There are many factors that may influence the incidence of stress injuries, such as weight, height, anatomy variants and disorders of the musculoskeletal system, defective posture, and training errors (bad technique of running, inappropriate shoes and surface, inadequate rest, etc.). Many theories try to describe the causes of the TSI and explain their location. In runners the most important muscles involved in applying forces during sport activity are the tibialis posterior, flexor digitorum longus, and soleus [6]. The most common locations of stress fracture in runners are medial and posterior borders of the tibia, where the compression action of muscles accumulates. A different type of stress occurs in jumpers and leapers, causing stress fracture of the anterior cortex [3]. The signs of periostitis on the anteromedial surface of the tibia are explained as the result of microtrauma of the cortical bone. The exact mechanism of acting forces during sport activity and their influence on soft-tissue and bone changes needs further investigation.

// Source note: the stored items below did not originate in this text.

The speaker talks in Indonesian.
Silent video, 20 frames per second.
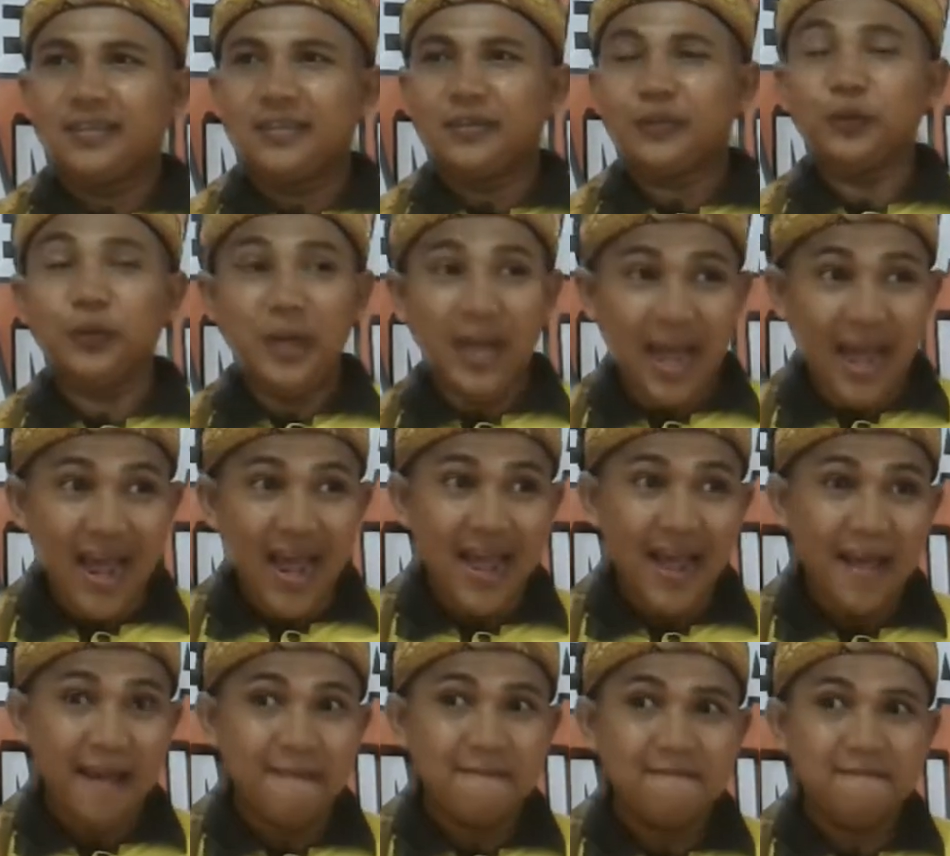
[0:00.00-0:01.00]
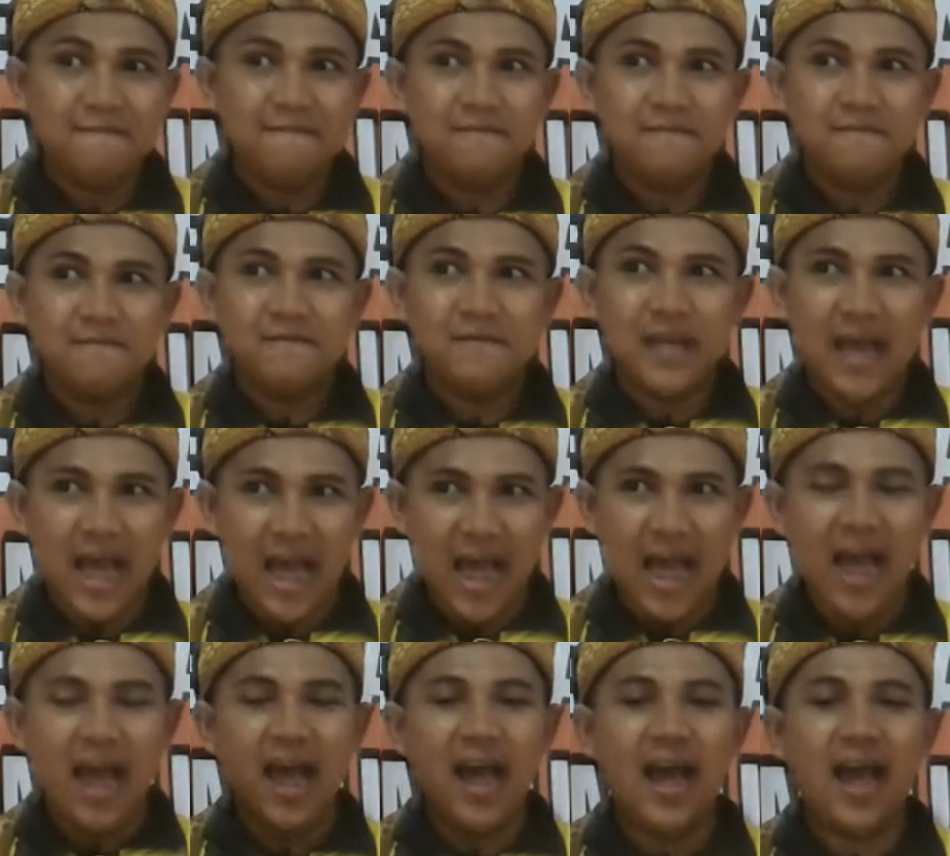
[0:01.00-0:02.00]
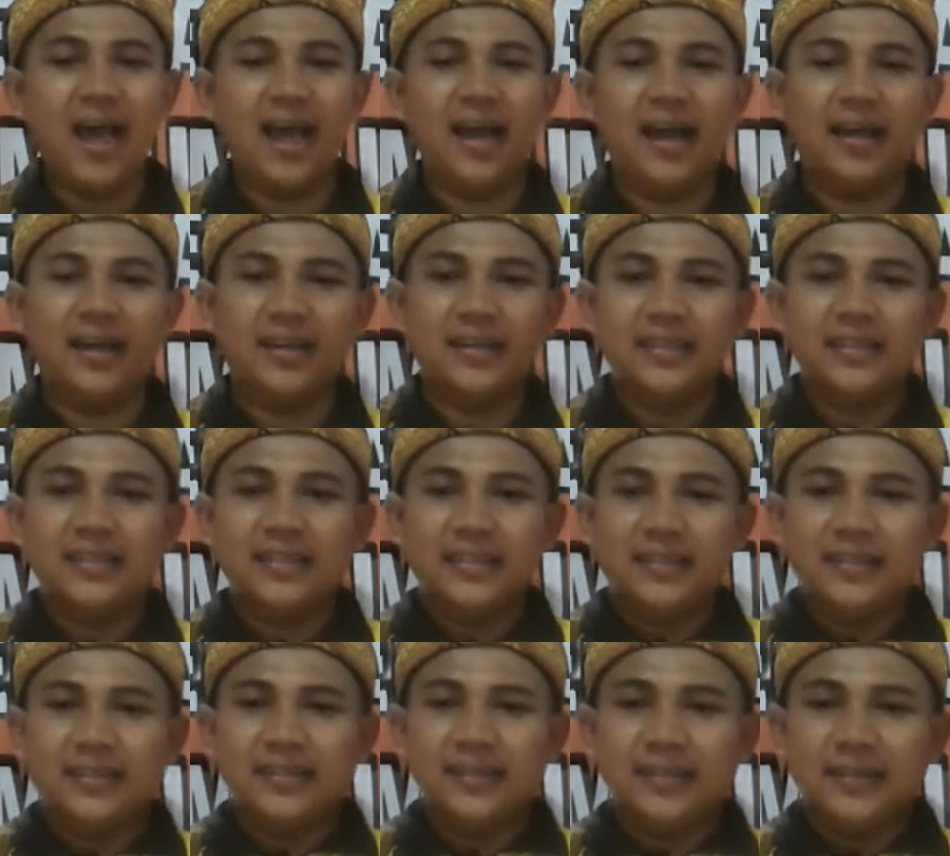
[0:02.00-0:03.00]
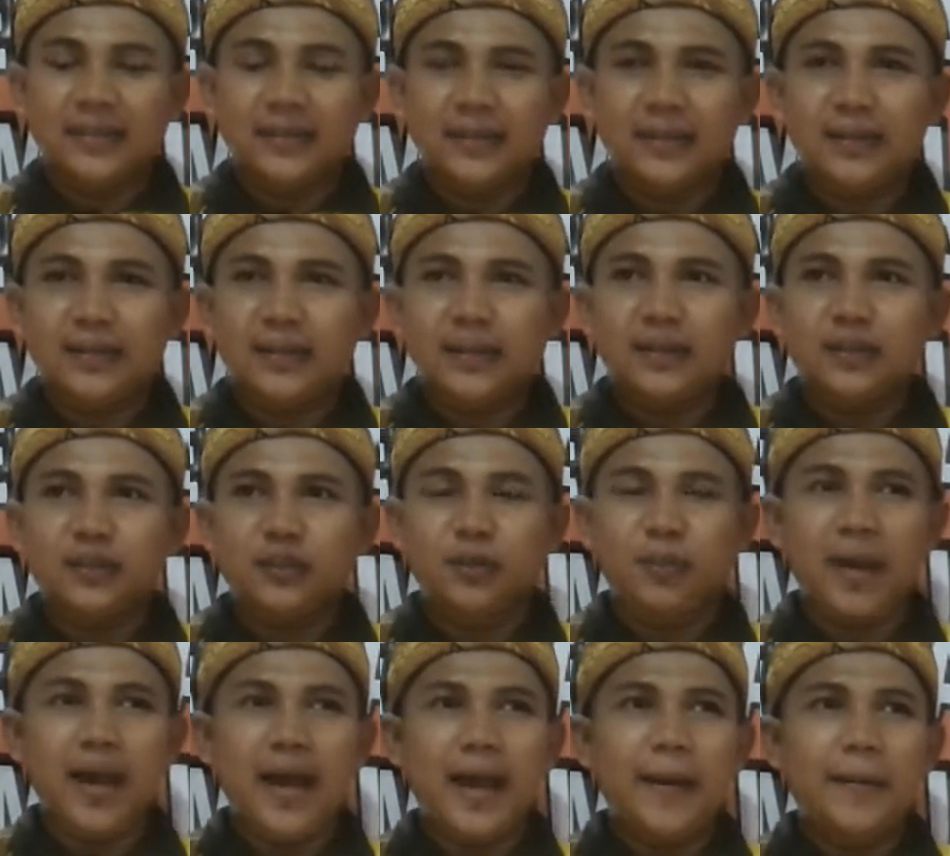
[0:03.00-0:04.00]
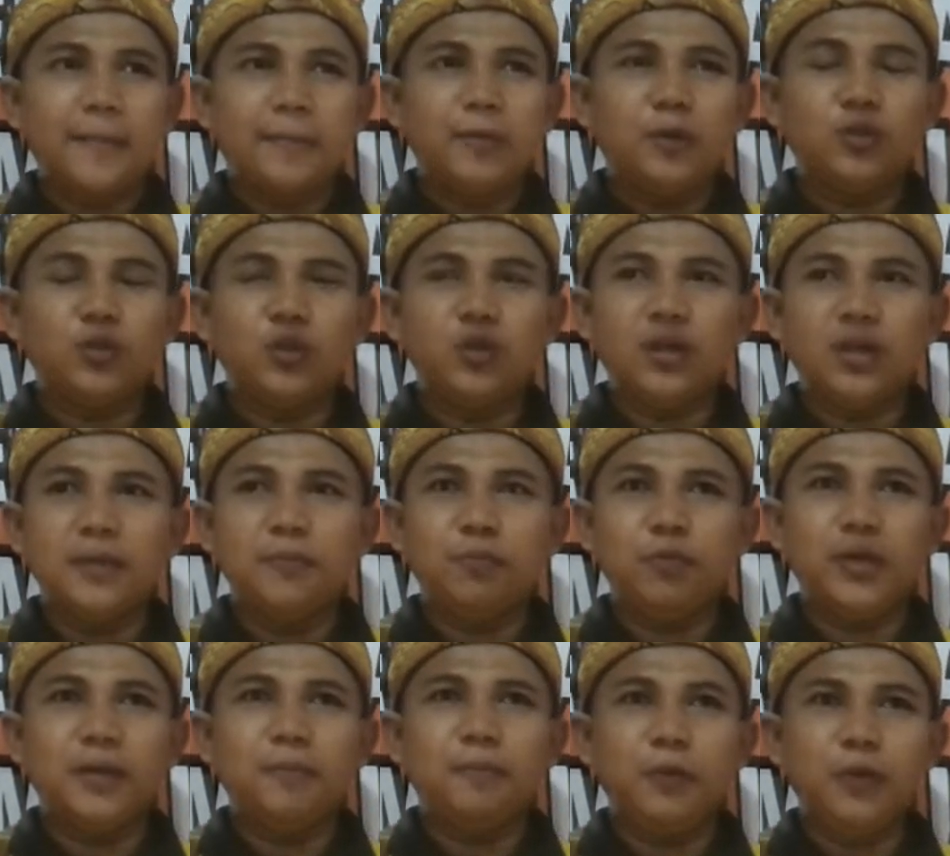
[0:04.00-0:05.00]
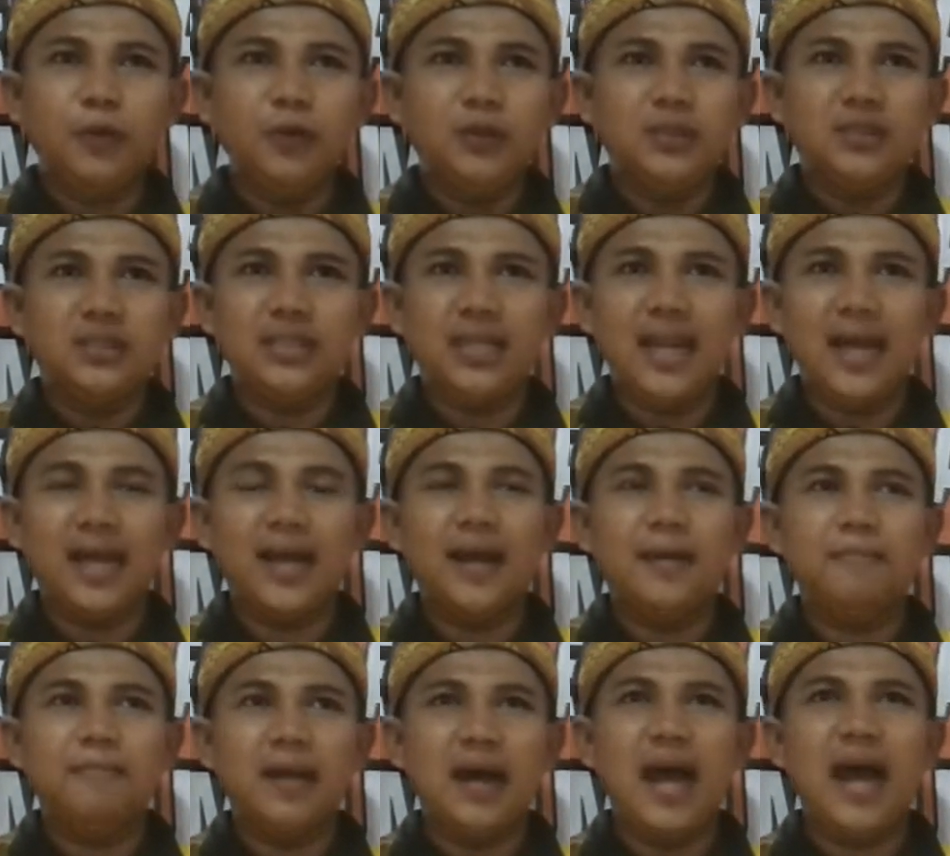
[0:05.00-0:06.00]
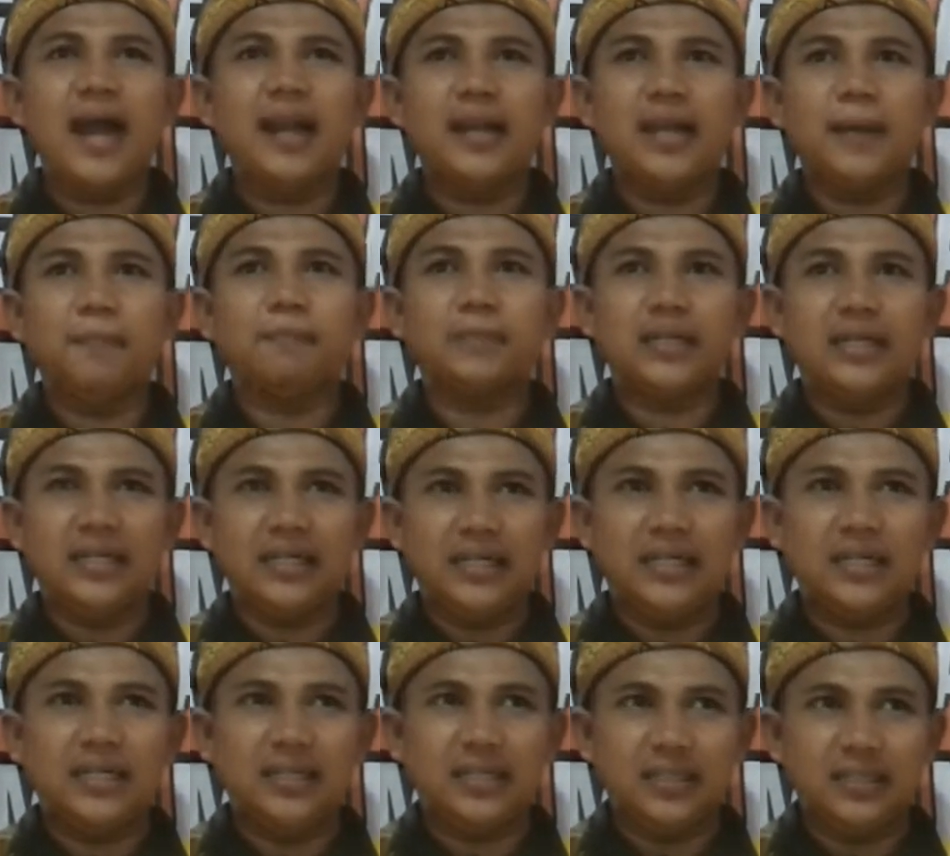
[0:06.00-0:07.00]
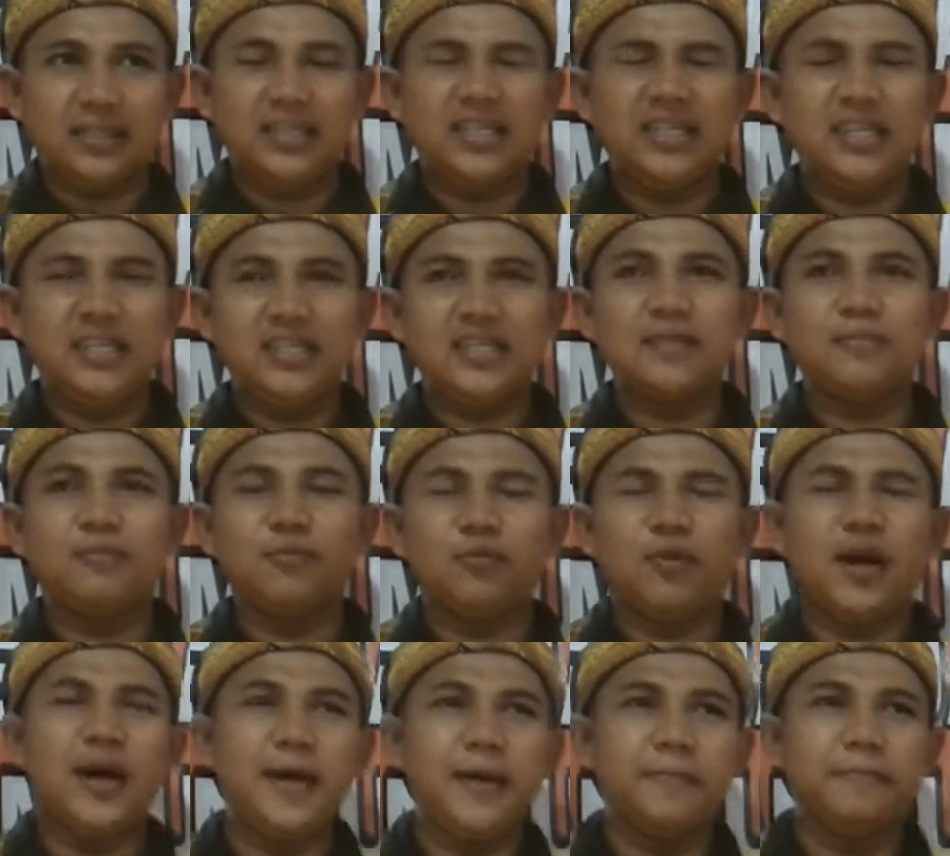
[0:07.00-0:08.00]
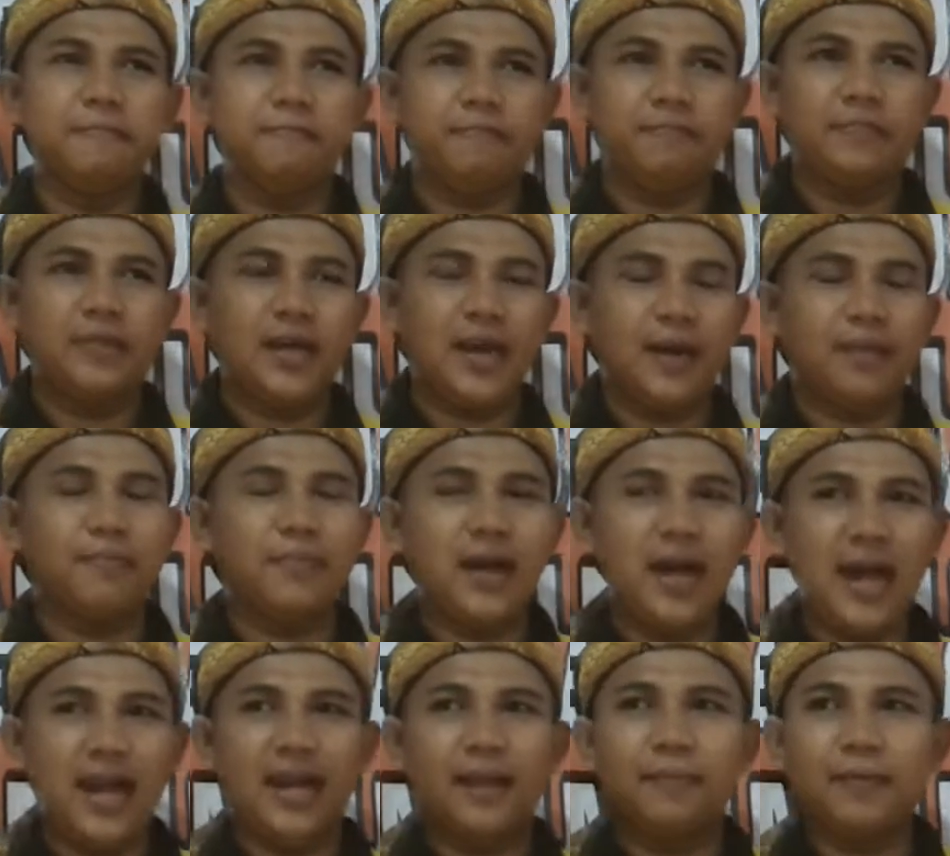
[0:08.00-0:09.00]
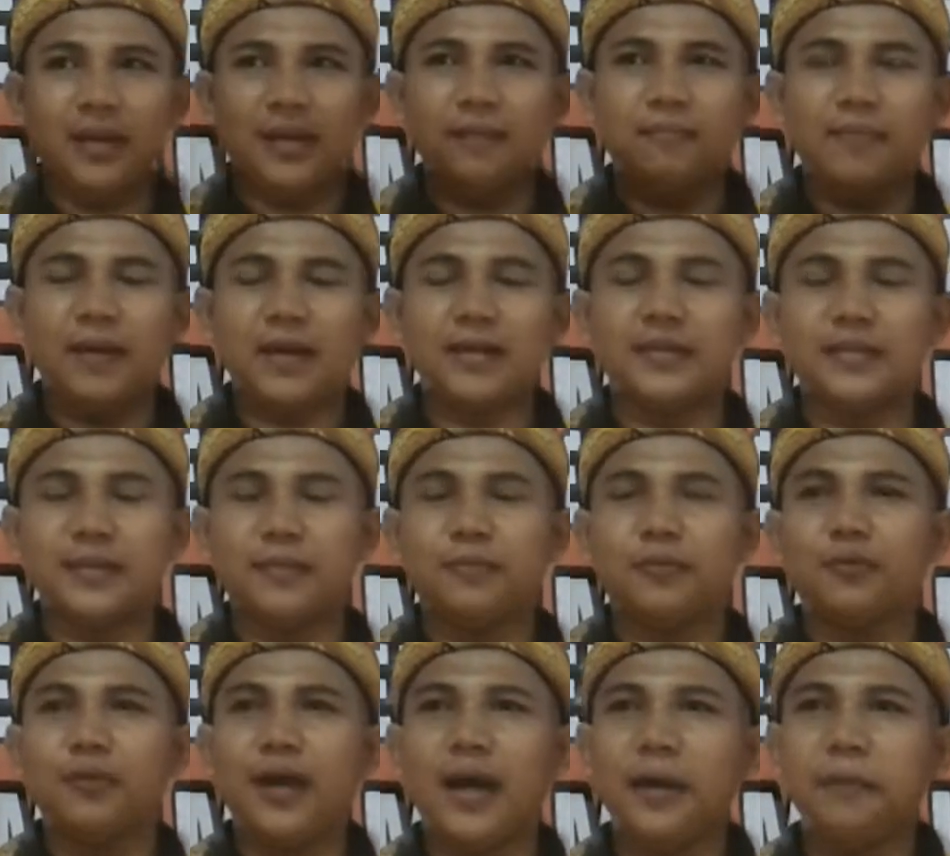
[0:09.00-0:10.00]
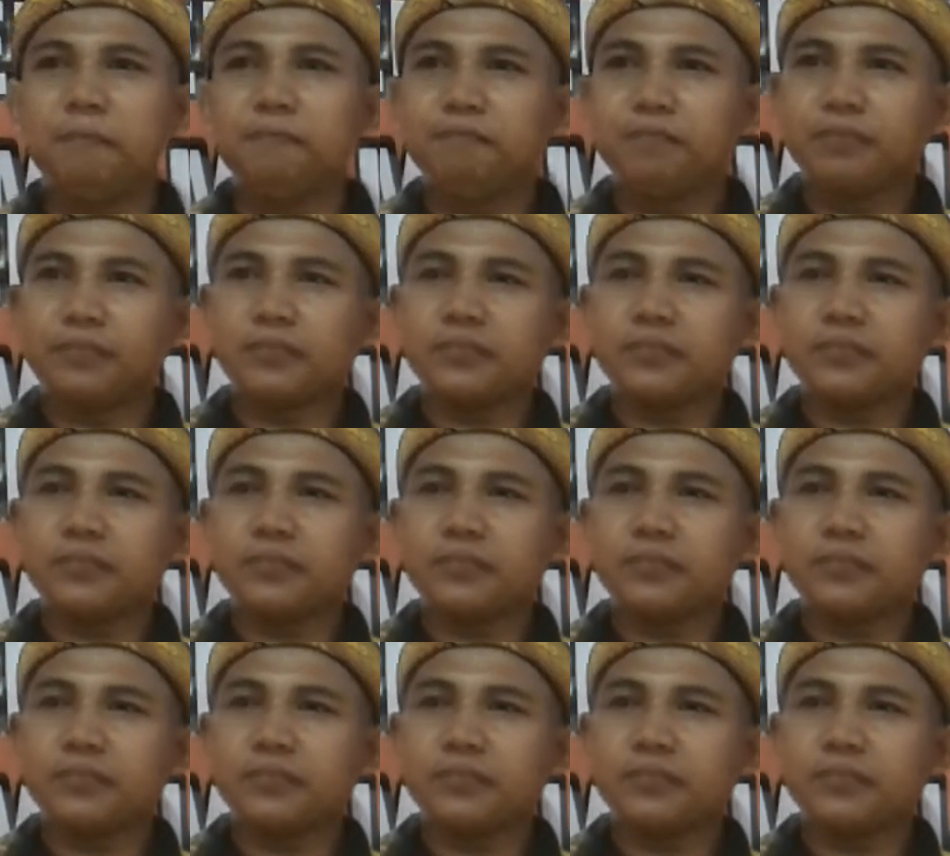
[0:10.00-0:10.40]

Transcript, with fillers: Sudah? Sudah, ah. Pak. Ah. Coba untuk ibu-ibu silakan menghadap ke sini semua, ya, menghadap ke depan semua.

TSI may be suspected in young, healthy runners with lower leg pain on exertion. MRI techniques are the only method of identification of early symptoms of stress injuries. Such findings must be compared with signs and symptoms present during clinical examination, medical history of the patient, laboratory findings, and other exams. Knowledge of typical symptoms and locations of TSI are crucial in diagnosing and may prevent stress fracture. Analysing the results of our study we came to the conclusion that in the majority of cases of TSI in early stages anterior and medial borders of the tibia are affected, but later remodelling of the bone and stress fractures are mostly seen on posterior and medial borders.
In our group most TSI were seen in proximal and distal parts of tibiae. The differences in location of TSI on longitudinal and axial plains may be caused by the differentiated demographics of our group of patients. We propose a new, simplified classification of TSI and a protocol of scanning two tibiae even in a patient with unilateral exertional pain.

Conflict of interest

The authors declare that they have no conflict of interest.